Aktien Schweiz Schluss: SMI setzt Erholungskurs fort
Zürich (awp) - Der Schweizer Aktienmarkt hat am Mittwoch einen weiteren Tag im Plus geschlossen. Die Hoffnungen auf ein baldiges Ende des Iran-Krieges sorgten für mehr Risikofreude. Davon profitierten vor allem Werte, die zuletzt unter den Kriegssorgen gelitten hatten. Für eine Entwarnung ist es laut Experten aber noch zu früh.
Die Hoffnung auf ein baldiges Kriegsende habe eine Erholungsrally ausgelöst, sagte ein Marktbeobachter. Dies hole Anleger in den Markt zurück, die sich zuvor wegen des anhaltend hohen Ölpreises und Konjunktursorgen zurückgehalten hätten.
Trotzdem bleiben viele Unsicherheiten. Nach der Aussage von US-Präsident Donald Trump, dass die Angriffe im Iran in "zwei bis drei Wochen" beendet sein sollen, sei alles möglich - sowohl eine diplomatische Lösung als auch der Einsatz von Bodentruppen.
Für leichten Optimismus sorgten zur Wochenmitte Konjunkturdaten. Die US-Beschäftigtenzahlen und Detailhandelsumsätze für März fielen besser aus als erwartet. Auch die Stimmung in den Industrieunternehmen der Eurozone verbesserte sich im März weiter.
Entspannung beim Ölpreis
Bei den Ölpreisen zeigte sich eine gewisse Entspannung, zeitweise fielen sie sogar unter die Marke von 100 US-Dollar. Am Abend kostet ein Fass der Sorte Brent 101,96 Dollar (-1,9%).

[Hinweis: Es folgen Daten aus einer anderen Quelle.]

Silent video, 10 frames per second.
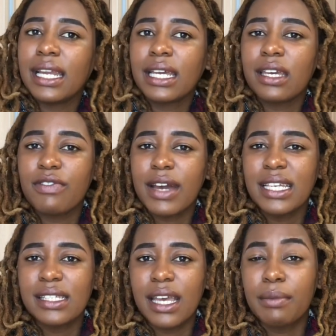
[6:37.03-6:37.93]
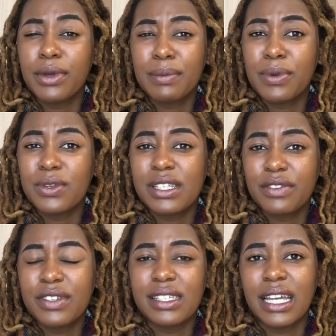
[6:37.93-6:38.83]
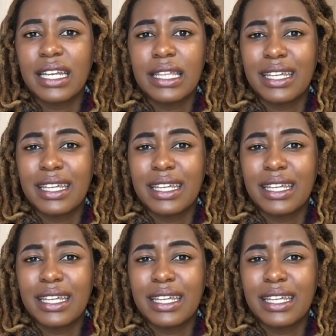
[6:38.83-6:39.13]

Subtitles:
Like if I say I'm gonna post every Sunday,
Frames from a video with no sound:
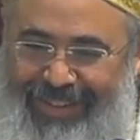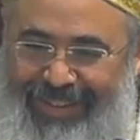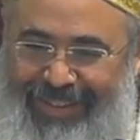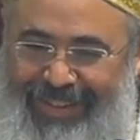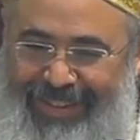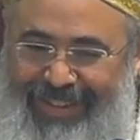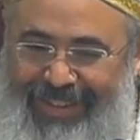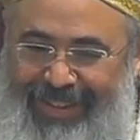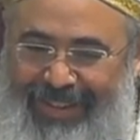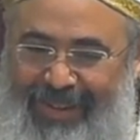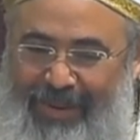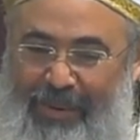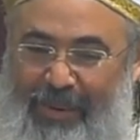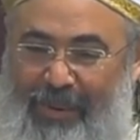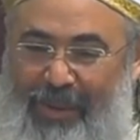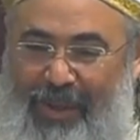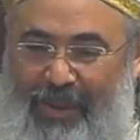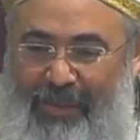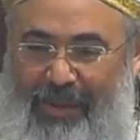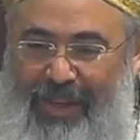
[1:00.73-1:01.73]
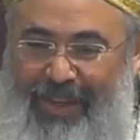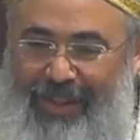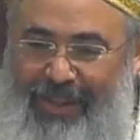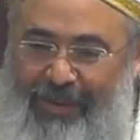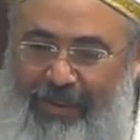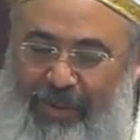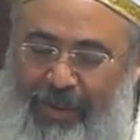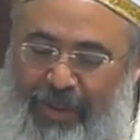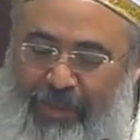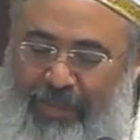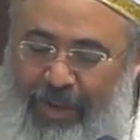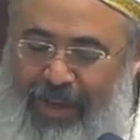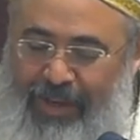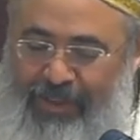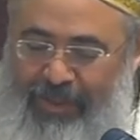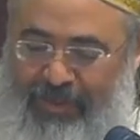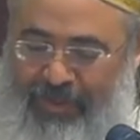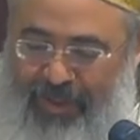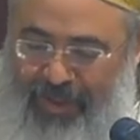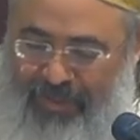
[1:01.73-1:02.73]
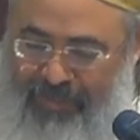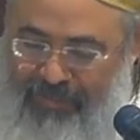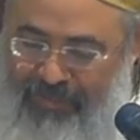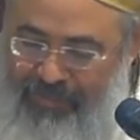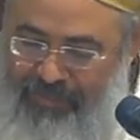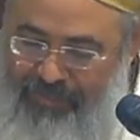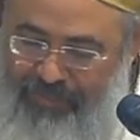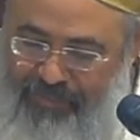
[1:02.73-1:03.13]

The Holy Week, the Holy Passion Week.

Händler schlossen weitere Turbulenzen am Ölmarkt aber nicht aus. Eskalationen zwischen den USA und dem Iran rund um die blockierte Strasse von Hormus seien weiterhin denkbar, hiess es am Markt. Viele Anleger blieben deshalb vorsichtig. In der Folge stiegen auch die Edelmetalle Gold und Silber.
SMI schliesst im Plus
Der SMI schloss am Mittwoch um 1,68 Prozent höher auf 12'991,25 Punkten. Im frühen Handel war der Leitindex sogar über die wichtige Marke von 13'000 Punkten und bis auf 13'041 Zähler gestiegen. Der SMIM für die mittleren Werte gewann 1,65 Prozent auf 2952,78 Punkte hinzu und der breite SPI um 1,67 Prozent auf 18'133,98 Punkte. Auch die wichtigsten europäischen Börsen schlossen im Plus, während die US-Börsen ebenfalls zulegen.
Allgemein wurden von der erhöhten Risikobereitschaft Titel beflügelt, die seit Kriegsbeginn klar abgegeben hatten. So waren etwa die zyklischen und energieintensiven Werte ABB (+4,8%), Sika (+1,7%), Holcim (+4,4%) und Amrize (+2,0%) hoch im Kurs.
Auch die zuletzt stark geschwächten Technologietitel wurden gekauft. Neben Logitech (+1,2%) waren insbesondere Unternehmen mit Bezug zur Halbleiterbranche gefragt. VAT (+2,5%) schüttelten ihre Umsatzwarnung vom Vortag ab. Gefragt waren auch AMS Osram (+6,3%) und Comet (+2,5%). Inficon (+6,4%) erhielten von einer positiven Erstabdeckung durch JPMorgan zusätzlichen Schub.
Von einem positiven Analystenkommentar profitierten auch Sandoz (+3,8%). Die US-Bank Goldman Sachs hatte die Titel mit "Buy" gestartet.
Defensive werden verkauft
Derweil legten die defensiven Titel, die zuletzt eine Stütze waren, den Rückwärtsgang ein. So hatten Swiss Re (-0,3%), Swisscom (-0,1%) und Nestlé (-0,04%) vergleichsweise einen schweren Stand. Im breiteren Markt wurden auch Lindt & Sprüngli (PS -1,7%) verkauft.
Derweil ging es für SoftwareOne (-6,3%) deutlich abwärts. Händler verwiesen darauf, dass sich Gründungsaktionär Beat Curti von einem grossen Aktienpaket in Höhe von rund 7 Millionen Titeln getrennt habe. Das komme durchaus überraschend und sei nicht gerade vertrauensfördernd.
Komax (+5,6%) reagierten positiv auf die Ankündigung, dass sich das Unternehmen per sofort vom langjährigen CEO Matijas Meyer trenne. Der Kabelmaschinenhersteller hatte zuletzt unter einer verhaltenen Stimmung in der Autoindustrie gelitten.